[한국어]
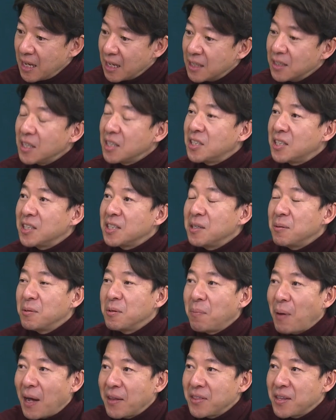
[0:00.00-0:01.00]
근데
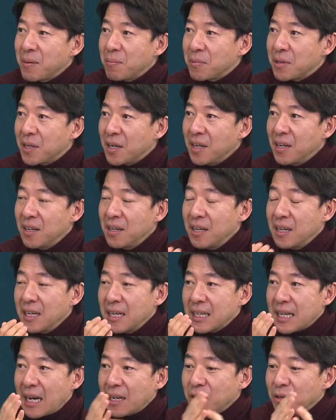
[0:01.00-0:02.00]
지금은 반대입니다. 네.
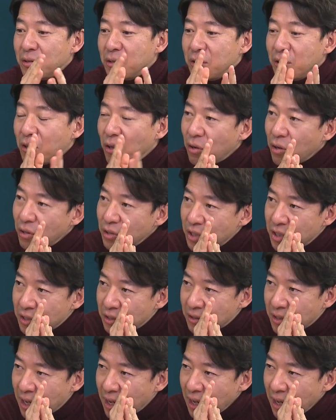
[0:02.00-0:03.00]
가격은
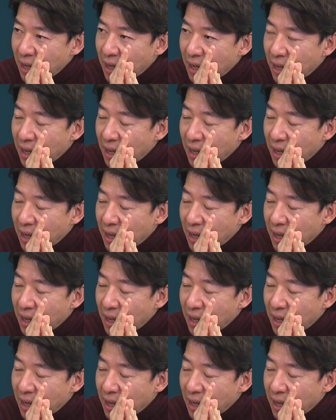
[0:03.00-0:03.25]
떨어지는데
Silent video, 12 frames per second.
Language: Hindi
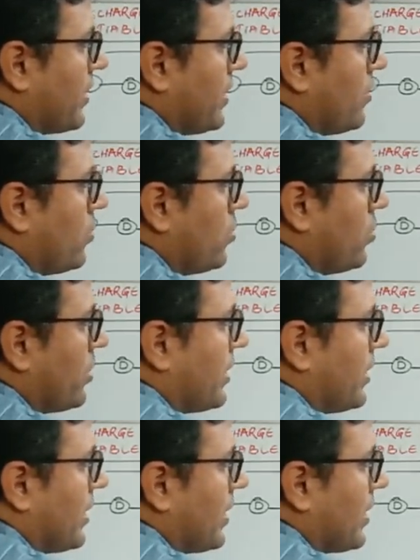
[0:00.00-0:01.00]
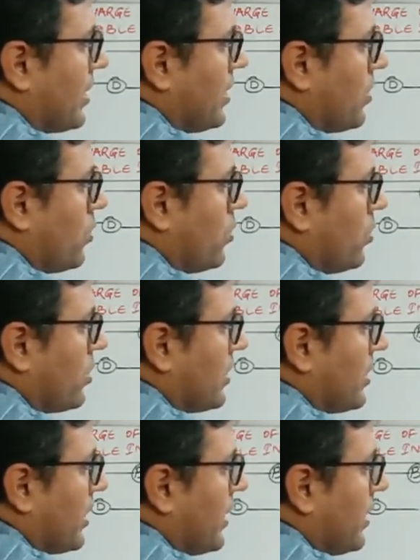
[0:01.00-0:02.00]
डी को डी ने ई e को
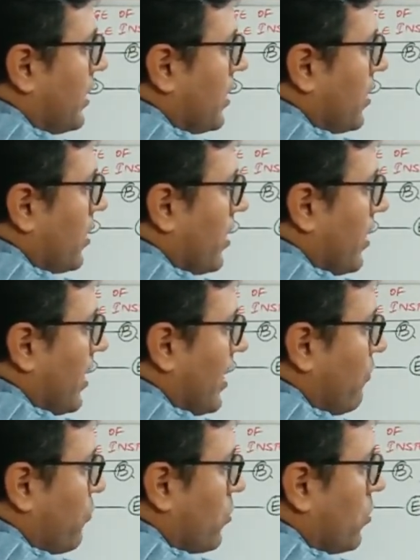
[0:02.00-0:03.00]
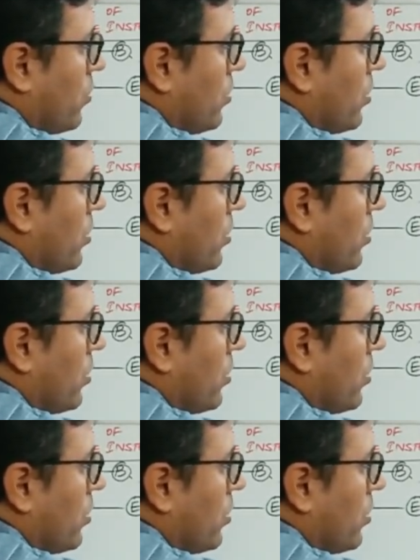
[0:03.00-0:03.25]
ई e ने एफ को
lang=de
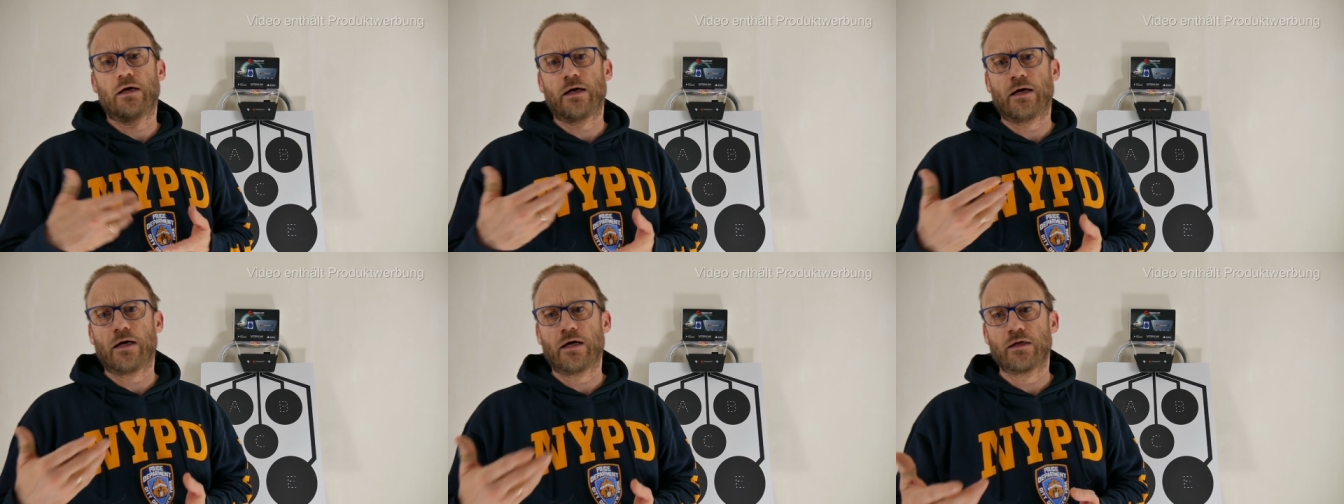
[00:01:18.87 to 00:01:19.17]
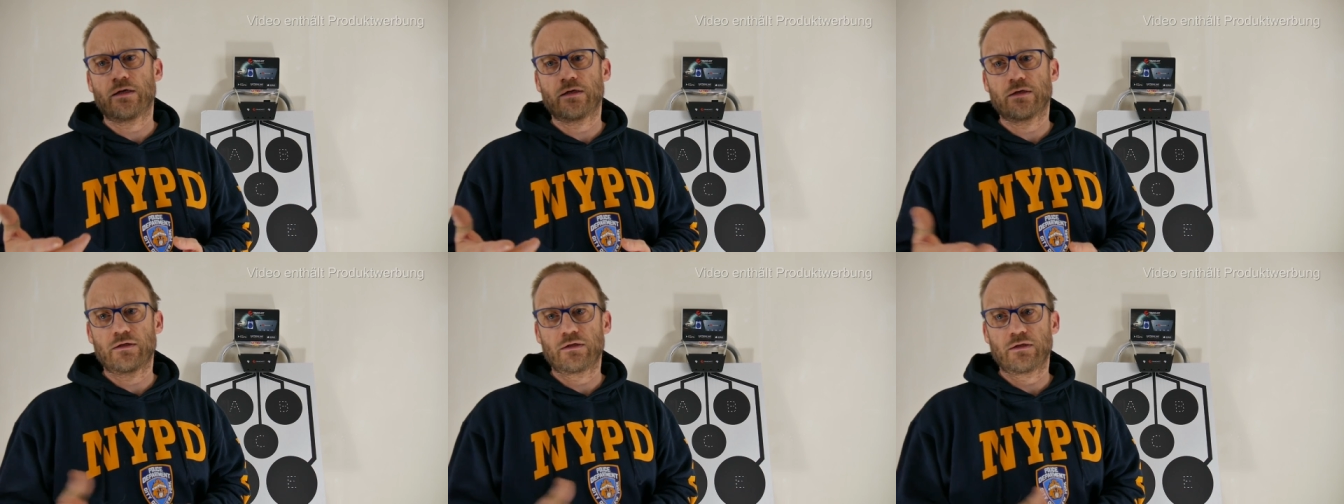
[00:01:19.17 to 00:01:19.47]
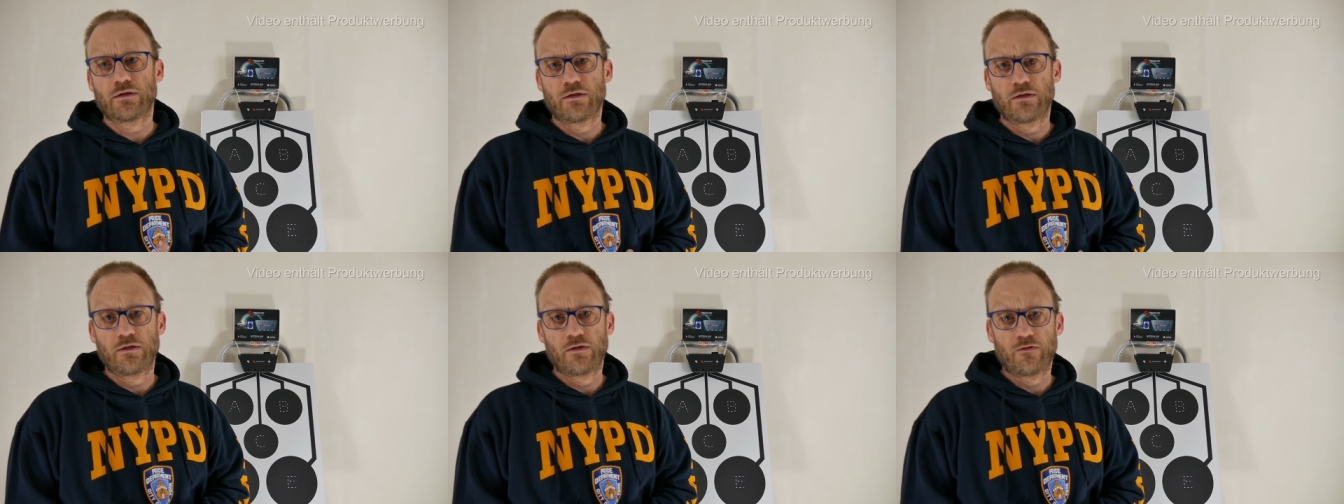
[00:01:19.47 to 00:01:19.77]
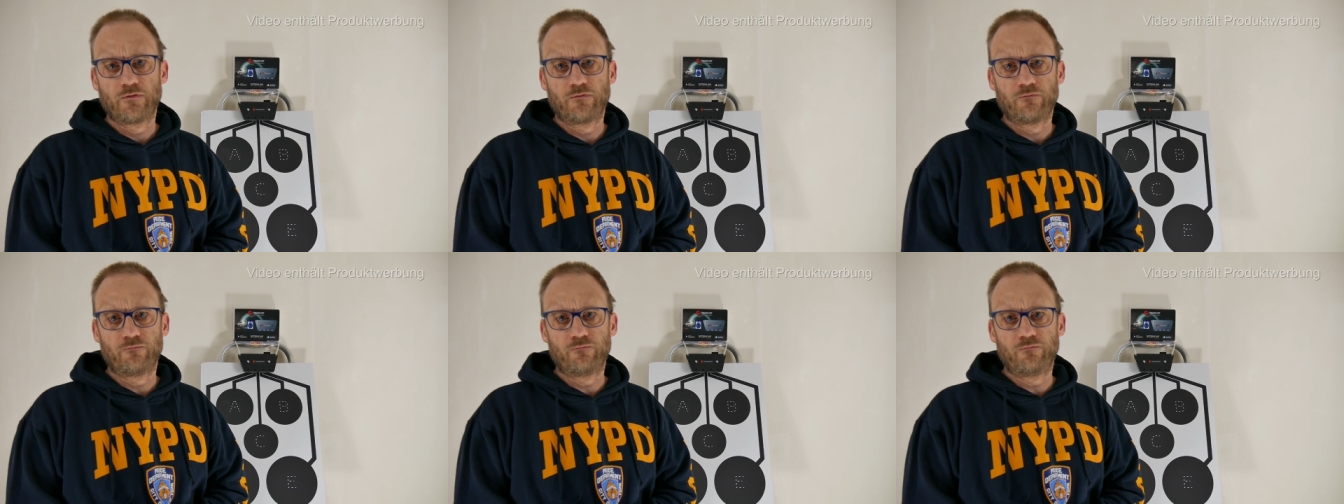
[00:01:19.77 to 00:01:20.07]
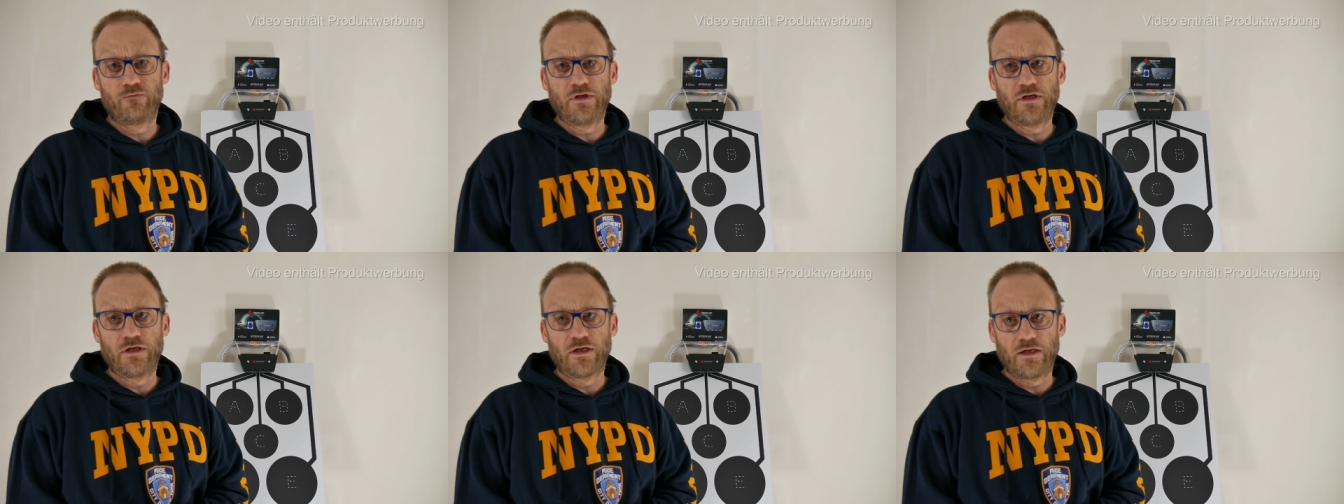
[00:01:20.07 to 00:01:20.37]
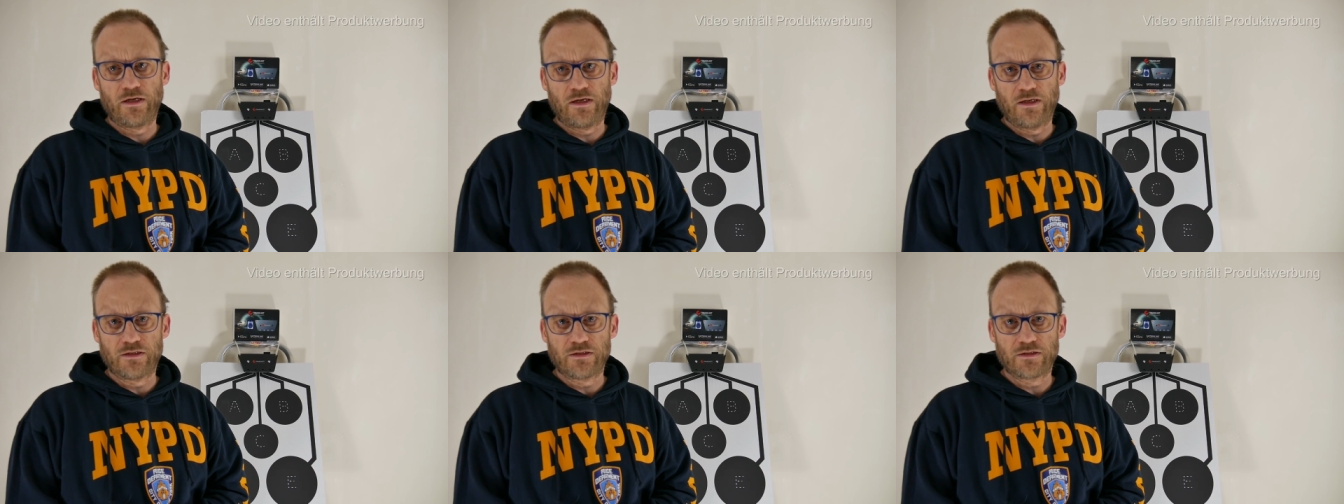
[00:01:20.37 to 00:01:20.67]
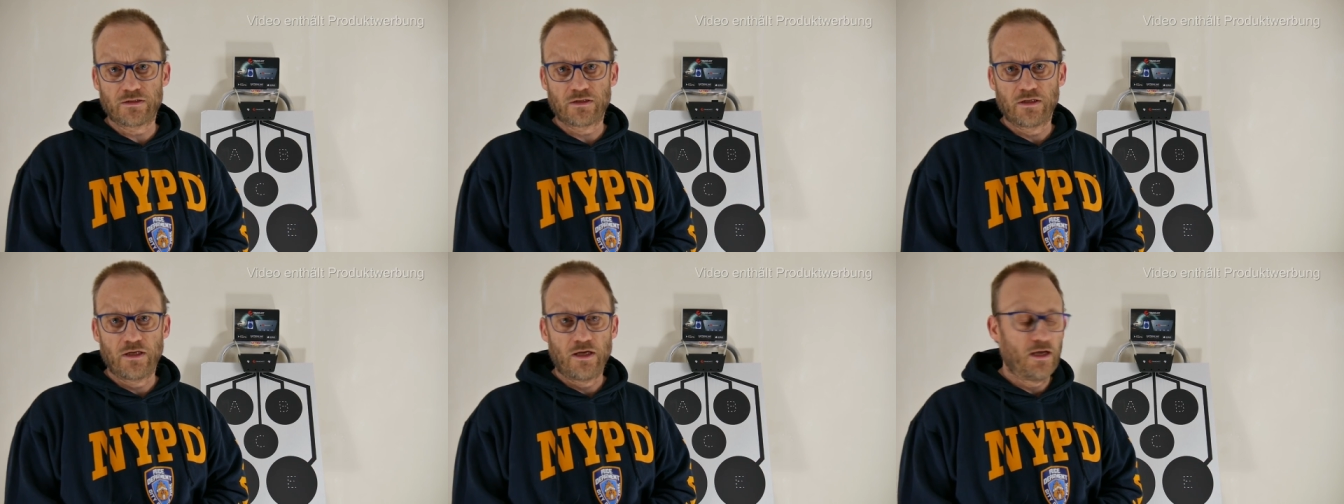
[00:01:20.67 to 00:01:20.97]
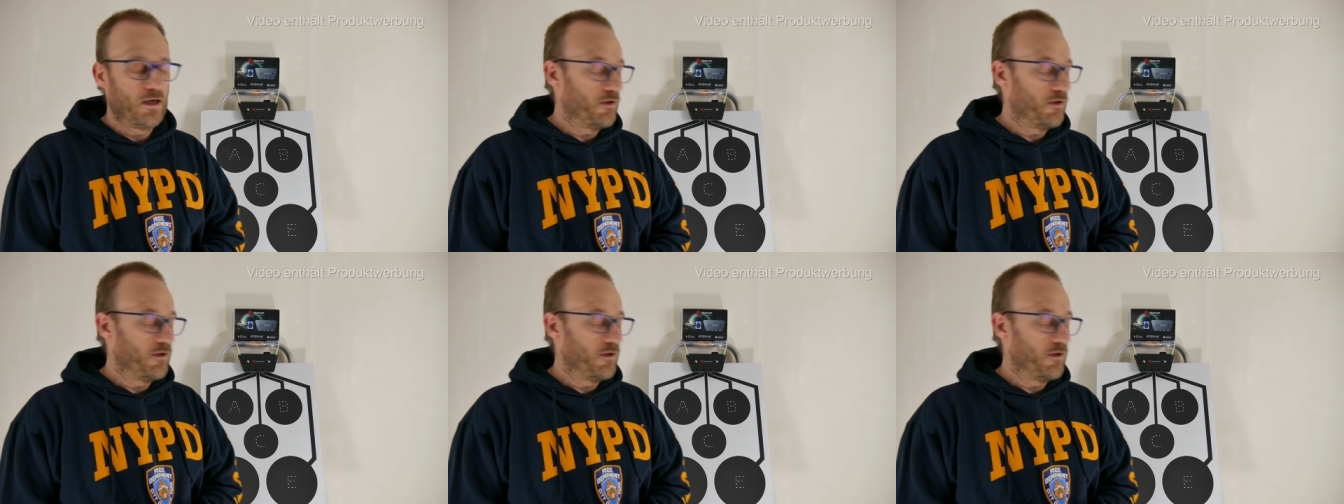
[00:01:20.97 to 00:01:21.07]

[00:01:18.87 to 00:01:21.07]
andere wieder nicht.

■ ■ ■

#### [YOUR TASK]
The expected output is exactly the lines from the one containing "[00:01:19.47 to 00:01:19.77]" through the last line of the listing, both included, with every picture left out.

#### [OUTPUT FOR THIS EXERCISE]
[00:01:19.47 to 00:01:19.77]
[00:01:19.77 to 00:01:20.07]
[00:01:20.07 to 00:01:20.37]
[00:01:20.37 to 00:01:20.67]
[00:01:20.67 to 00:01:20.97]
[00:01:20.97 to 00:01:21.07]

[00:01:18.87 to 00:01:21.07]
andere wieder nicht.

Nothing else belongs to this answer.